Step 3: Data preparation. This phase integrates multi-source data, including experimental energy levels from the NIST database, ab initio calculated energy levels, and the electrostatic and spin–orbit interaction Slater parameters along with their corresponding correlation matrices. In this step, we also perform comprehensive preprocessing on these datasets prior to machine learning training. This involves constructing a pipeline for data cleaning and standardization, thereby transforming the data into a correlation matrix encompassing both feature variables and target values, suitable for machine learning algorithms.
Step 4: Machine learning fitting calculations. The machine learning algorithm performs the fitting calculations in this step using the correlation matrix containing all the preprocessing information, where the radial integral correlation matrix is used to form the feature variables, and the NIST [3] experimental energy level values are used as the target values. We designed this step as a drawer to freely integrate different machine learning algorithms. To facilitate computation, we employ both linear (ElasticNet) and tree-based (XGBoost) models. These algorithms are tailored and optimized for the specific characteristics of the atomic structure data, as elaborated in Section 2.2.
Step 5 and 6: Results evaluation and parameter refinement. We evaluate the performance of the machine learning algorithms using the root mean square error, and the mean absolute error to measure the accuracy of fitting the computational energy level data. We use five-fold cross-validation and grid search to update the hyperparameters to optimize the generalization ability of different machine learning algorithms and finally attain the best computational results.
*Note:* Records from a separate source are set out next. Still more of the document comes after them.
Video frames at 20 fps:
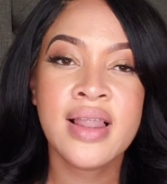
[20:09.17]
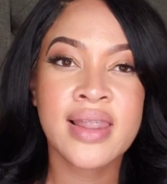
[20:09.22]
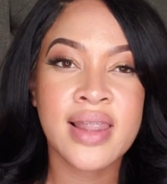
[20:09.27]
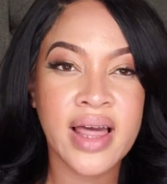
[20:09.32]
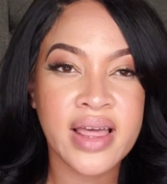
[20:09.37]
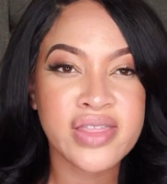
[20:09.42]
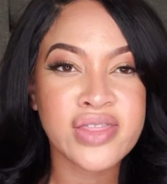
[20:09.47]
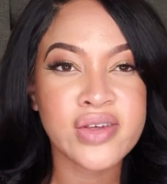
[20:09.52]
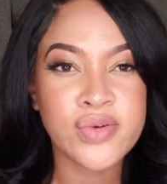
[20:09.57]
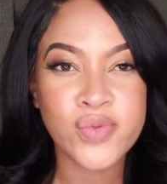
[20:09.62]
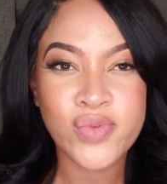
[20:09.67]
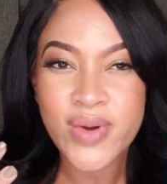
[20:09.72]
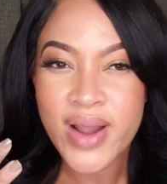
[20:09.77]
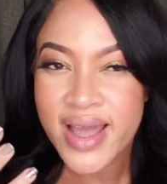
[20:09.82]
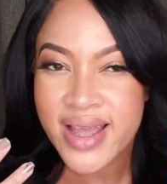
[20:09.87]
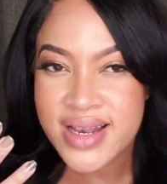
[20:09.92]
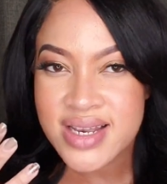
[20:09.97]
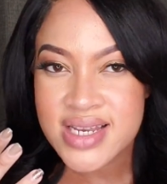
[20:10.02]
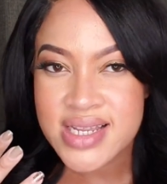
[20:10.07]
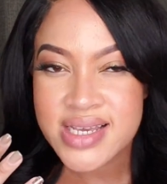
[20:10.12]
like the
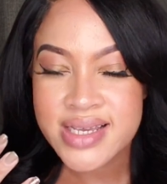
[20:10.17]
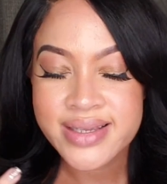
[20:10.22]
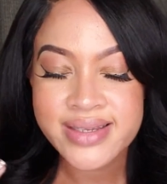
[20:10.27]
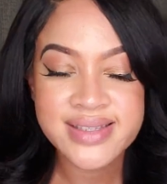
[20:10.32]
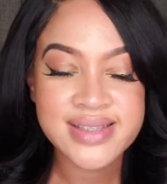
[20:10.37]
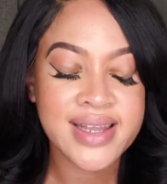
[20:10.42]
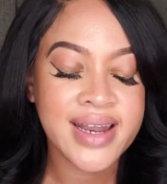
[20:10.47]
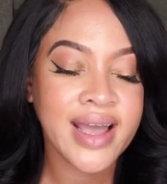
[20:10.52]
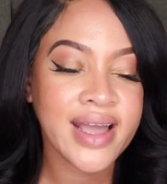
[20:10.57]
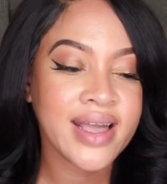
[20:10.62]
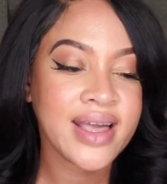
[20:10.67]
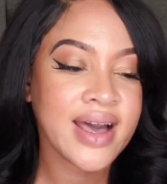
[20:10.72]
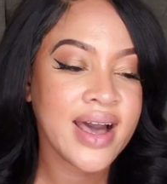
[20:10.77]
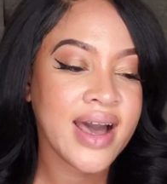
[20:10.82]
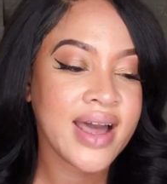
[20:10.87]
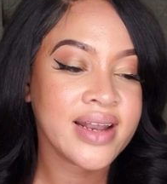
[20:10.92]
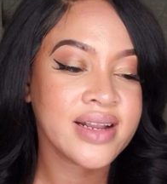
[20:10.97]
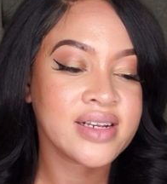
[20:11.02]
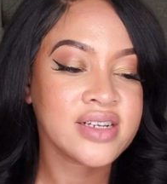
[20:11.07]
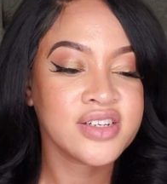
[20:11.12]
redness that I
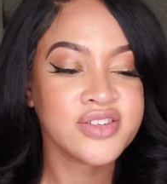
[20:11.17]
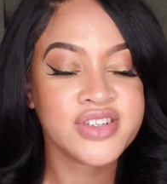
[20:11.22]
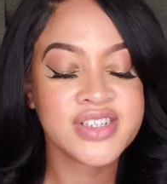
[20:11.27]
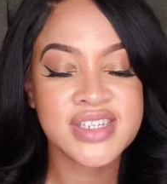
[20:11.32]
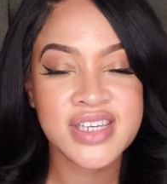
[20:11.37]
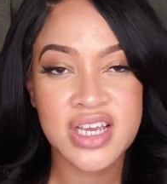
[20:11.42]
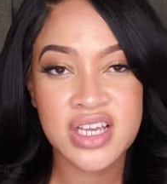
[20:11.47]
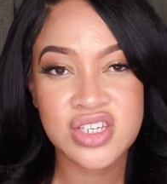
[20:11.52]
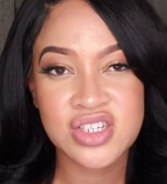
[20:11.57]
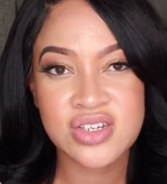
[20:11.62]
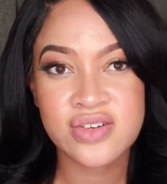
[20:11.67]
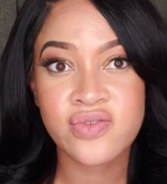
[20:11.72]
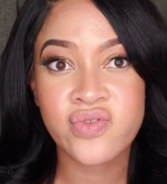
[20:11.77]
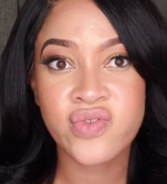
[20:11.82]
got and irritation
Furthermore, our enhanced ElasticNet model refines Slater parameters, facilitating an iterative optimization process when reintroduced at Step 2.

2.2. Machine Learning Algorithms

Two categories of machine learning algorithms were employed: linear models and tree-based models, including Residuals Adaptive ElasticNet (RAEN) as a linear model, along with a suite of ensemble tree models comprising XGBoost-Residuals (XGB-R), XGBoost-Base margin (XGB-B), and XGBoost-Custom (XGB-C). Considering the intrinsic linear nature of the Slater parameter correlation matrix (feature matrix) derived from the Cowan code, which incorporates LSF as its own fitting calculation method, we additionally designed linear models for comparative analysis. Similar studies were conducted by using ridge regression models [25].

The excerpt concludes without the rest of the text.